If commercialised, such a system would enable surgeons to remove a cancerous cell with high precision without damaging the cells above and below it while viewing the procedure while it was underway.
The system itself is built around a femtosecond laser that produces extremely brief, high-energy light pulses that sear a targeted cell so quickly and accurately the lasers’ heat has no time to escape and damage nearby healthy cells.
It includes a tiny, flexible probe that focuses the light pulses to a spot size smaller than human cells. Within a few years, mechanical engineering Assistant Professor Adela Ben-Yakar at the University of Texas at Austin expects to shrink the probe’s 15mm diameter three-fold, so it would match the size of the endoscopes used today for laparoscopic surgery.
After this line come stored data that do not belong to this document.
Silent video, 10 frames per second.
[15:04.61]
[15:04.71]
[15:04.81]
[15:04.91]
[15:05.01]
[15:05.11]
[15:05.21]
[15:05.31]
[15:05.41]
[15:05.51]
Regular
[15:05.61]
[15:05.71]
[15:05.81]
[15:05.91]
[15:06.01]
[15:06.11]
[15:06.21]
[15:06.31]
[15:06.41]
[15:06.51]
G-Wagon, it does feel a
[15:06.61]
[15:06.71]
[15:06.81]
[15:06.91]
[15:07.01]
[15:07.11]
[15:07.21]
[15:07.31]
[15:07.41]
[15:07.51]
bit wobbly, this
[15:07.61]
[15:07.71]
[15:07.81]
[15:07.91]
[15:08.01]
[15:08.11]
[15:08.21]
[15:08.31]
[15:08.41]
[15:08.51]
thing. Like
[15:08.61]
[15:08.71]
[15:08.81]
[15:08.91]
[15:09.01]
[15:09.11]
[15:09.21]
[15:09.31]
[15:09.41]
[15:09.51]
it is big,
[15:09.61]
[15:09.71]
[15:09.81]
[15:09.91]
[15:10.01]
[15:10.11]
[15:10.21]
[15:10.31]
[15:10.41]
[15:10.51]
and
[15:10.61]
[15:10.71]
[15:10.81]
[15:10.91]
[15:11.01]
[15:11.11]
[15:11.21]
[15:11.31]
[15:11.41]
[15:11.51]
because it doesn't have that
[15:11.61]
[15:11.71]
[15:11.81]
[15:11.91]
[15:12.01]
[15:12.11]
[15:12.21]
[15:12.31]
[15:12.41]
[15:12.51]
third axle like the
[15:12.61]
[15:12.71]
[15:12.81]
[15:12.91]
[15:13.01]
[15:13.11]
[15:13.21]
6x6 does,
Ben-Yakar is also investigating the use of nanoparticles to focus the light energy on targeted cells. Last year, she demonstrated that gold nanoparticles can function as nano-scale magnifying lenses, increasing the laser light reaching cells by at least ten fold.
‘If we can consistently deliver nanoparticles to cancer cells or other tissue that we want to target, we would be able to remove hundreds of unwanted cells at once using a single femtosecond laser pulse,’ Ben-Yakar said. ‘But we would still be keeping the healthy cells alive while photo-damaging just the cells we want, basically creating nanoscale holes in a tissue.’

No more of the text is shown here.